Stored data
________________________
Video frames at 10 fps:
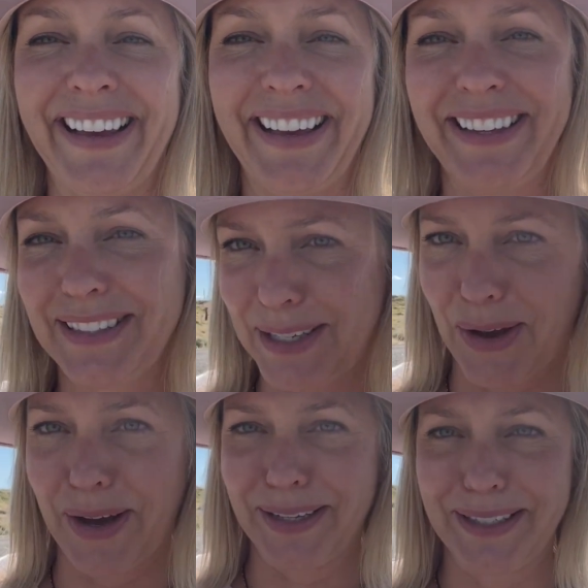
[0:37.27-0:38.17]
It's
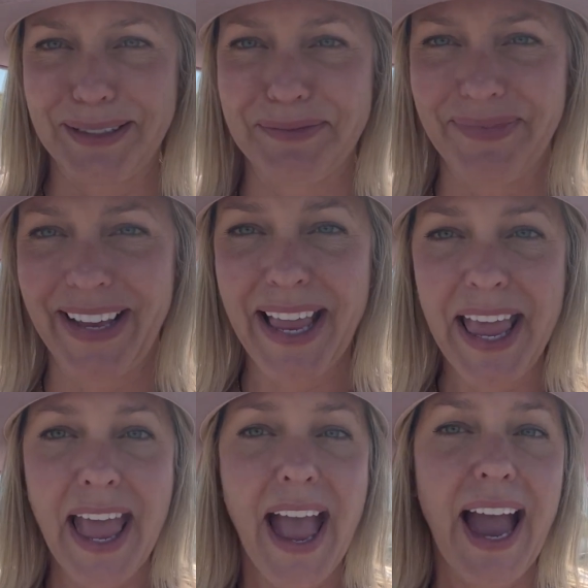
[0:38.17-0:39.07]
awesome.
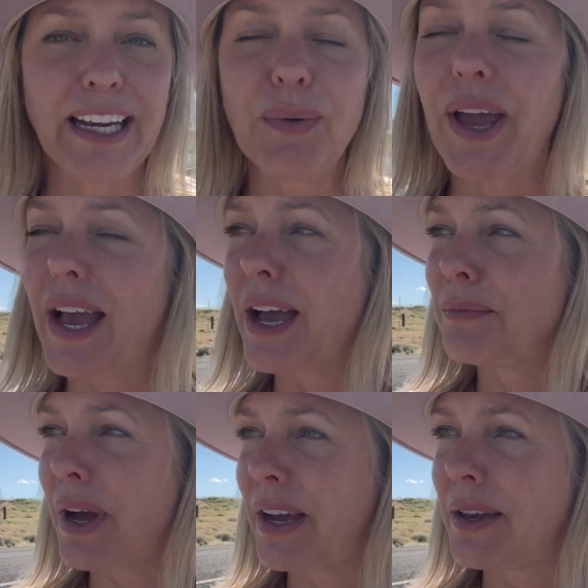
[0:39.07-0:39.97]
Anyway,
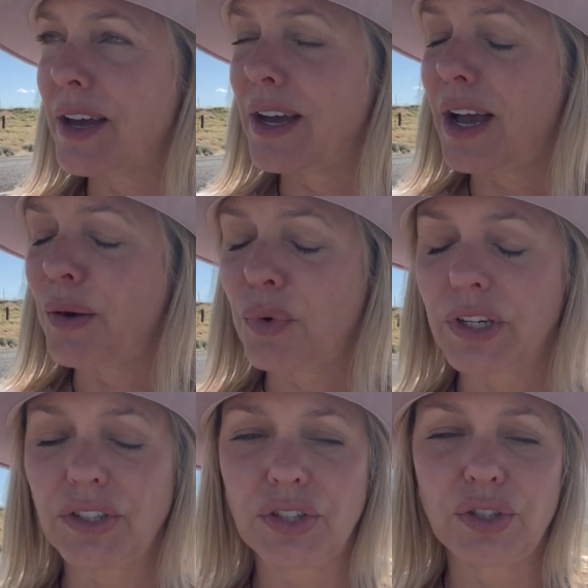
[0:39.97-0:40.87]
I
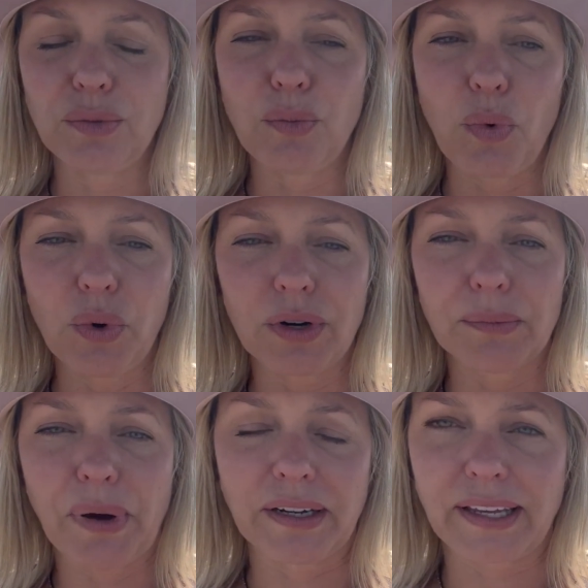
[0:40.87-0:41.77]
wanted to do
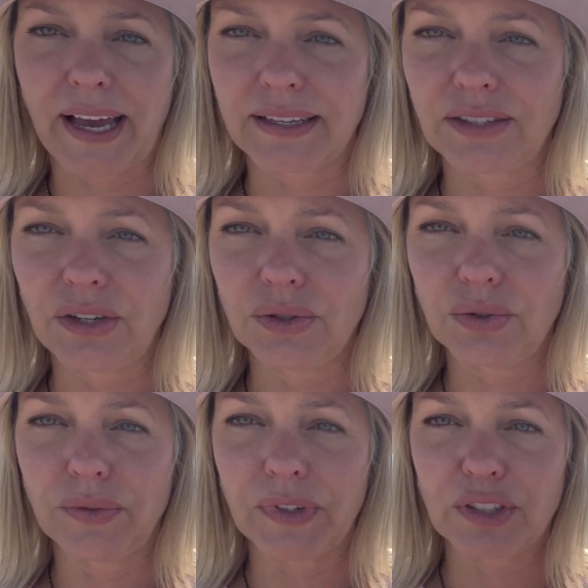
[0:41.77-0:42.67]
more podcasts,
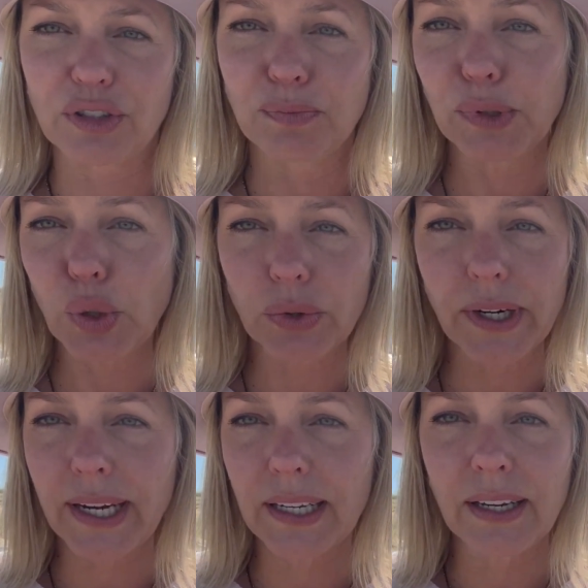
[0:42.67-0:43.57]
sort of
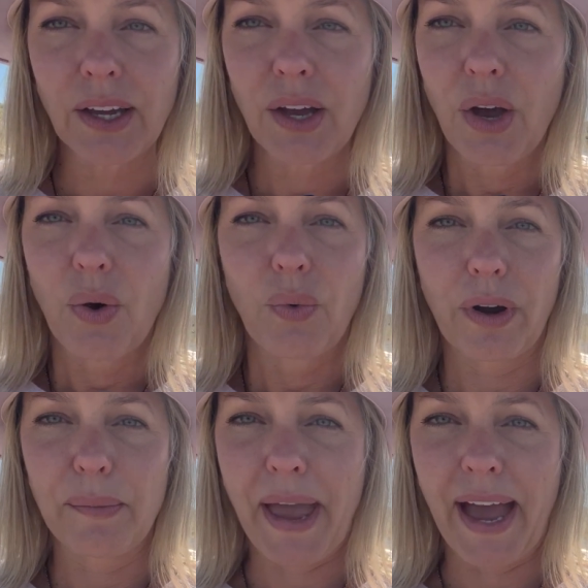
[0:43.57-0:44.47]
exploring
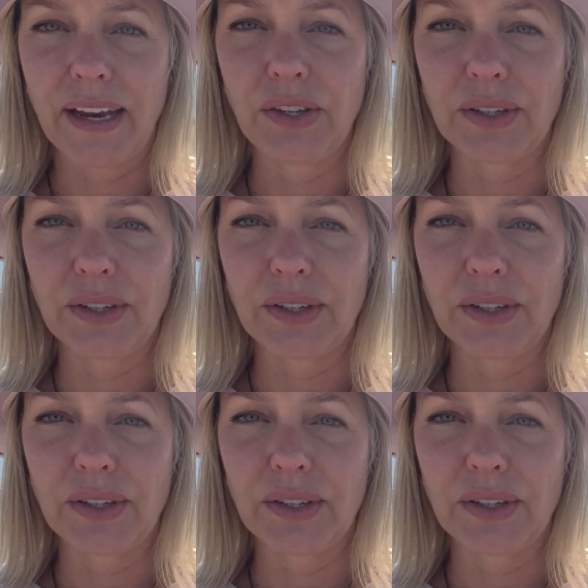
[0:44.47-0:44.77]
where I'm at.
________________________
### ACTION ITEM
Nothing but the lines from the one that holds "[0:39.07-0:39.97]" through the end of the data should appear, written out exactly, without pictures.

### WRITTEN SOLUTION
[0:39.07-0:39.97]
Anyway,
[0:39.97-0:40.87]
I
[0:40.87-0:41.77]
wanted to do
[0:41.77-0:42.67]
more podcasts,
[0:42.67-0:43.57]
sort of
[0:43.57-0:44.47]
exploring
[0:44.47-0:44.77]
where I'm at.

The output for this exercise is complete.